About this exercise:
The goal is a clean copy of all the data below, with pictures dropped and everything else retyped exactly.

Records shown:

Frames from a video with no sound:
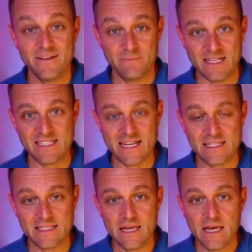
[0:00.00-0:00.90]
make
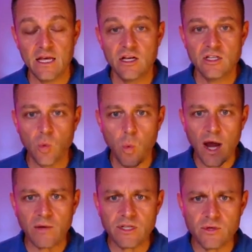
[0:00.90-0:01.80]
sense so
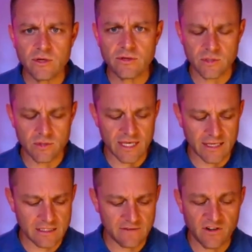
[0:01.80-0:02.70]
why do we do those two
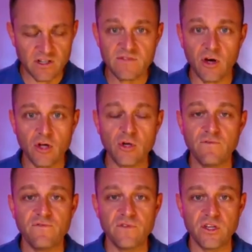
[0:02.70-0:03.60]
things first of all you're
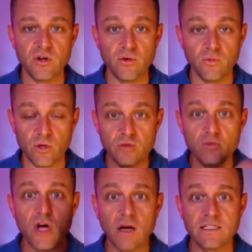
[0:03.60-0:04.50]
you're when you
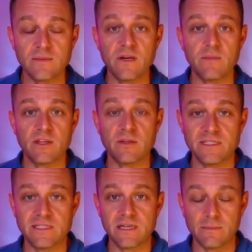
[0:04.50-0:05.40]
talk to somebody about the
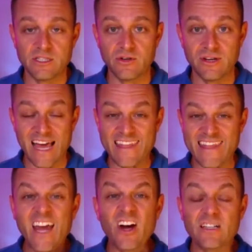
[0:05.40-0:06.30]
business opportunity and
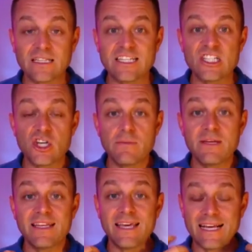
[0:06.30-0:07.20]
they are
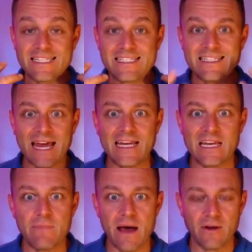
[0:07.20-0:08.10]
legitimately excited
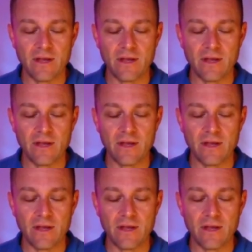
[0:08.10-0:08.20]
about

Finished exercise:
Frames from a video with no sound:
[0:00.00-0:00.90]
make
[0:00.90-0:01.80]
sense so
[0:01.80-0:02.70]
why do we do those two
[0:02.70-0:03.60]
things first of all you're
[0:03.60-0:04.50]
you're when you
[0:04.50-0:05.40]
talk to somebody about the
[0:05.40-0:06.30]
business opportunity and
[0:06.30-0:07.20]
they are
[0:07.20-0:08.10]
legitimately excited
[0:08.10-0:08.20]
about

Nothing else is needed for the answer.